C++ Logo

liaison

Advanced search

[wg14/wg21 liaison] Inconsistent handling of universal character names.

From: Corentin <corentin.jabot_at_[hidden]>
Date: Sun, 16 Apr 2023 18:42:25 +0200
Hey folks.

Both C and C++ recently added $, @, and ` to their basic character set.
But they did it slightly differently

* In C++, they were added to the basic character set, and as such they
cannot appear as UCN
  outside of string and character literals.

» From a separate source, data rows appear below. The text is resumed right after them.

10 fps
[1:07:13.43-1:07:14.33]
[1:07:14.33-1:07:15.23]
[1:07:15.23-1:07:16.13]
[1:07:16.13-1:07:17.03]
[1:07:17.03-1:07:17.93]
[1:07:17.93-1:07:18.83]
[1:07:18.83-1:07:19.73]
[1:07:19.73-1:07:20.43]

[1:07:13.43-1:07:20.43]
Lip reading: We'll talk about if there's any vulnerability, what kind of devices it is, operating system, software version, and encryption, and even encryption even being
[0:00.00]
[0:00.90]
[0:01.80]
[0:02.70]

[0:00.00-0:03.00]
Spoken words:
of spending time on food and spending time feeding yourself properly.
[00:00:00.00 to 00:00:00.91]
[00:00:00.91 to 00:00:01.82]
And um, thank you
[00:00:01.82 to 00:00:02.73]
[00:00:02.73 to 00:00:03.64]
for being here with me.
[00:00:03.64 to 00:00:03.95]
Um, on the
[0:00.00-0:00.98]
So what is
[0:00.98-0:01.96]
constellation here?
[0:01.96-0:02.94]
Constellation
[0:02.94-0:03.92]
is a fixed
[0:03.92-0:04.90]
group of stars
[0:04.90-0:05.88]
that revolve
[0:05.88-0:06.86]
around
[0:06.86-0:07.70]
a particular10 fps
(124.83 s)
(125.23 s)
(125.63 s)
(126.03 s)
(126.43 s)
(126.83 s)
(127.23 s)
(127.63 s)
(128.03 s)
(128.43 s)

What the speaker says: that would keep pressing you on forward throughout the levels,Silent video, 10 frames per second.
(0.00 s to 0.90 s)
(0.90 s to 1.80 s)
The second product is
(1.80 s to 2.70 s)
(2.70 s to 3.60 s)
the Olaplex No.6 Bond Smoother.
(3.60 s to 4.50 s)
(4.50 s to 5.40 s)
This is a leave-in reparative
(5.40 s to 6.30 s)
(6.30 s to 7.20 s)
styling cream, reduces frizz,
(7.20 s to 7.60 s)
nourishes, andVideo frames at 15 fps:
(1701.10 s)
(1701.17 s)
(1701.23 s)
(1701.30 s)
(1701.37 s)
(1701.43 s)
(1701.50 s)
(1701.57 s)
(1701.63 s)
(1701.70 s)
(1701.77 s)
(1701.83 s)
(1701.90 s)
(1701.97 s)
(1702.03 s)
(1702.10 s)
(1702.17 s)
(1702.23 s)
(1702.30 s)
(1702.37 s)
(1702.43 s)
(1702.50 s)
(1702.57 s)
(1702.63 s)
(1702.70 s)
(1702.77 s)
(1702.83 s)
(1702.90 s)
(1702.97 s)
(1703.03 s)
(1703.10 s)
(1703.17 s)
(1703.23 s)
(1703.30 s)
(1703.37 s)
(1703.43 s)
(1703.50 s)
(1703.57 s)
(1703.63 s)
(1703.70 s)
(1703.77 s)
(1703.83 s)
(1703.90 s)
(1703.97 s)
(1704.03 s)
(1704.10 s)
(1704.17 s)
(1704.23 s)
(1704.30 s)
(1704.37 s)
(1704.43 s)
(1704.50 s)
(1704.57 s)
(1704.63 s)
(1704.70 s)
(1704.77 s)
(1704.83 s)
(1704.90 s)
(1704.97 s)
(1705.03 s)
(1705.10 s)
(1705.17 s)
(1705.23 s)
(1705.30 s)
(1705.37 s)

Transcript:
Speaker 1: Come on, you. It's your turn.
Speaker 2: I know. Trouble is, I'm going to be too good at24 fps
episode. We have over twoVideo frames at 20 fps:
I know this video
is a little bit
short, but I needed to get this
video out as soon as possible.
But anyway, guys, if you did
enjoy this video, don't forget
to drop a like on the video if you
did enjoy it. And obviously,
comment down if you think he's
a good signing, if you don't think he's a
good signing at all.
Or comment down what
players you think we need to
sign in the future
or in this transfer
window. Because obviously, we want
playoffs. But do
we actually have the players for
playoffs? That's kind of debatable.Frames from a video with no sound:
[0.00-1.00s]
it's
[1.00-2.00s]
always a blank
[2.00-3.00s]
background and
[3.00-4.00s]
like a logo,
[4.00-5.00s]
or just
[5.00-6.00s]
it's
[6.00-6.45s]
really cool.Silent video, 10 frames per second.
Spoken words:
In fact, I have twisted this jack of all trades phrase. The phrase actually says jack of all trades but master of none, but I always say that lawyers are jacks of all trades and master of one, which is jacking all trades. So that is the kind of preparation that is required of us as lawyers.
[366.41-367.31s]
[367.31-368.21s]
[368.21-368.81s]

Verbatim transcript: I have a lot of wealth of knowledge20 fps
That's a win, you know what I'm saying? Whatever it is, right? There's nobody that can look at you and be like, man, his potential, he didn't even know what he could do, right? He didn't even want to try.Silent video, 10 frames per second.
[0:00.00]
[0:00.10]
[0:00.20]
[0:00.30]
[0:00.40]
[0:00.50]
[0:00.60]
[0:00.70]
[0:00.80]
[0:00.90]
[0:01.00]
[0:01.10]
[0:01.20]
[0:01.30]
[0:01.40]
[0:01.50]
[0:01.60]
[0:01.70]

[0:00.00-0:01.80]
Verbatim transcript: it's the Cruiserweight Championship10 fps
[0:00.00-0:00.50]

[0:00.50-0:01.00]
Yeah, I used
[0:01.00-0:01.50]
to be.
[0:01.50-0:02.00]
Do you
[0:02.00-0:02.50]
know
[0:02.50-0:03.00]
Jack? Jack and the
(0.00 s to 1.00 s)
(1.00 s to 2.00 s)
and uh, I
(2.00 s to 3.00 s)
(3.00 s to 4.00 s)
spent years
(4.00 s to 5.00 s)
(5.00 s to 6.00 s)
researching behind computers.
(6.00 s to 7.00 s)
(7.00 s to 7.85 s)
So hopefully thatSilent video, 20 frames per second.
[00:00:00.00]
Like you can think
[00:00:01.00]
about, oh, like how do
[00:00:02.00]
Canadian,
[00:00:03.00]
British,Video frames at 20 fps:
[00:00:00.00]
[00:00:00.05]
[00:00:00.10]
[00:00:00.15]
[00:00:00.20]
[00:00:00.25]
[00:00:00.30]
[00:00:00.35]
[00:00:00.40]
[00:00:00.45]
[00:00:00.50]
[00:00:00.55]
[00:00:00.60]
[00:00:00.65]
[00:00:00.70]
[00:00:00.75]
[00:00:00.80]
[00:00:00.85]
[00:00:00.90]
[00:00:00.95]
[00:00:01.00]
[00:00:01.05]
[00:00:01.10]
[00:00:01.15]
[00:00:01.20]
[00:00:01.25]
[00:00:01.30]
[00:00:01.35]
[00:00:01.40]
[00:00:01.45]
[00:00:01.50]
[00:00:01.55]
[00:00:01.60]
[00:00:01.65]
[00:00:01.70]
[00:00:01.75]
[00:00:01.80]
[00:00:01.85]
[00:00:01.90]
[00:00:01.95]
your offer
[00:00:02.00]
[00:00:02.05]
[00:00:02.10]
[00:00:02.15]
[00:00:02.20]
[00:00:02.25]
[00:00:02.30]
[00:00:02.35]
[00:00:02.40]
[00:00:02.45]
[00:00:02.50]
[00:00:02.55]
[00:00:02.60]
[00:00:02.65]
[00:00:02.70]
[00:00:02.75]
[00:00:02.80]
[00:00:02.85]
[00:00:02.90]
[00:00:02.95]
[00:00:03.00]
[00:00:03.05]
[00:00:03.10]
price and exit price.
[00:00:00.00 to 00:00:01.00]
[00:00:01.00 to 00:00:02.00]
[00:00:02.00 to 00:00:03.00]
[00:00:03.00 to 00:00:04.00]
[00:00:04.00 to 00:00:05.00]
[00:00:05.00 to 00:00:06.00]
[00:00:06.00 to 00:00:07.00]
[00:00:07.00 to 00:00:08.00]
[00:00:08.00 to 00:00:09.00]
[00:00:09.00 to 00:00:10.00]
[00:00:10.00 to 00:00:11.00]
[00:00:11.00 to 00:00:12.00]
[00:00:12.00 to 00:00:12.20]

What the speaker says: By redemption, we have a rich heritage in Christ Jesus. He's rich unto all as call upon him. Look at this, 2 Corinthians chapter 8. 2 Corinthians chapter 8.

* In C, UCN are handled the same way inside and outside of literals and
because \u0024 for example appear in source code inside of strings, $, @
and ` were not added to the basic character set, instead saying
> The basic character set, @ (U+0040 Commercial At), $ (U+0024 Dollar
Sign), and ‘ (U+0060 Grave Accent, "Backtick") shall be present and each
character shall be encoded as a single byte

Now the reason C++ added them to the basic character set was arguably to
open the door for these things to be used as grammar elements maybe one day
- as they are in objective C for example.
If they ever are used as punctuators in C, it may be awkward for
implementers to support punctuators that are expressed in the form of UCNs.

NSLog(\u0040"What?");


Currently, they cannot appear outside of string literals... except that
several implementations
support $ in identifiers.

int \u0024 = 0; would end up being valid C and invalid C++ (with that
unfortunate compiler extension).

Which is not a great situation.

Did C consider aligning itself to C++ here, ie to:

   - to allow any UCNs in string literals
   - Not allow \u0024 \uu0060 and u0040 outside of string literals?

I think that's the best way to avoid this weird incompatibility and avoid
pushing us into a corner of we ever want to do something interesting with @
or $

Sorry for not spotting that earlier.

Thanks,
Corentin

Received on 2023-04-16 16:42:38